Nope. Good technology ships with all its necessary parts, so by the time you buy it, it requires nothing. But that doesn’t preclude you upgrading or customizing it by buying or building different parts and swapping them in.
Yes, every product should have a big green button that says “go” — but behind the scenes the button always kicks off a bunch of little processes strung together. You can’t get around that reality, even though the button seems like one process to the user. Products I like are invariably those that allow me to go beyond the default green button behavior *when I want to*, by changing one little process at a time, and don’t force me to do so too early.
… strangely, rules #6 and #8 are the only two (of the nine posted) that I really agree with. A few others, like “standardized” and “simple”, are significant but not required. (How can it _be_ simple if it follows all those rules?)
I’d like to eliminate remote controls completely. I think a voice-activated system, right from the television, is the way to go.
I think harddrives, motherboards, chips, ram, and all things related to internal hardware, should be accesible through exterior bays and ports…No more screws, no more complex installations…Just plug and play.

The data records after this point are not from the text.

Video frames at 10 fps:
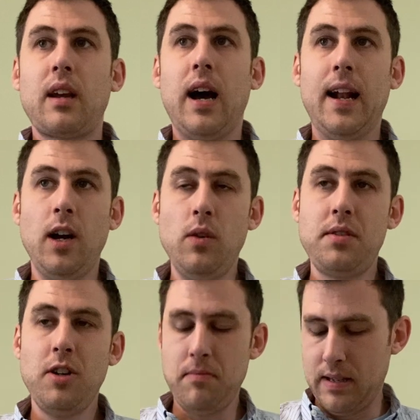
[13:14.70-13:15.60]
And I always
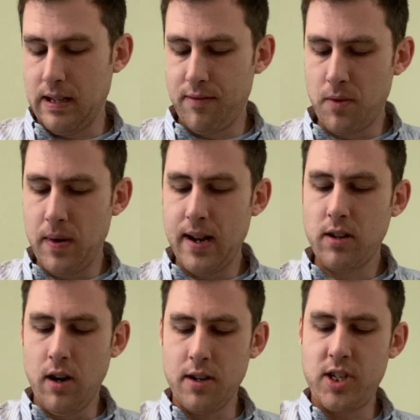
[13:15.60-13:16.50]
told myself that when I
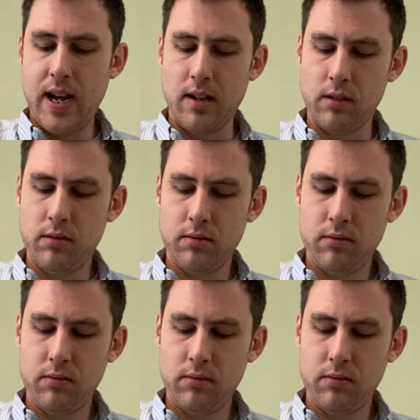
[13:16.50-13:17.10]
got a channel,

I think that ViewSonic has the right idea. When I just got my new monitor, I opened the box, and pulled out the instructions…One sheet long, 3 steps, you’re done…Of couse, we’re talking a monitor, but the idea is what’s important.
I think that networking should be pre-installed and pre-configured when you buy your router, modem, and I think the software and configurations should be pre-set-up and ready to go. There is a percentage of configurations that the majority of systems would fall under. The market should cater to them to eliminate confusion. While at the same time, be adaptable to the rest of us. In terms of corporate networking, this will always need consultants to build and manage.
Bottom Line: Simplify is key. It’s never a question of technology. Instead, it always boils down to disorganizion and lack of future planning on the part of the manufacturer….Or is it? hmmm….Food for thought.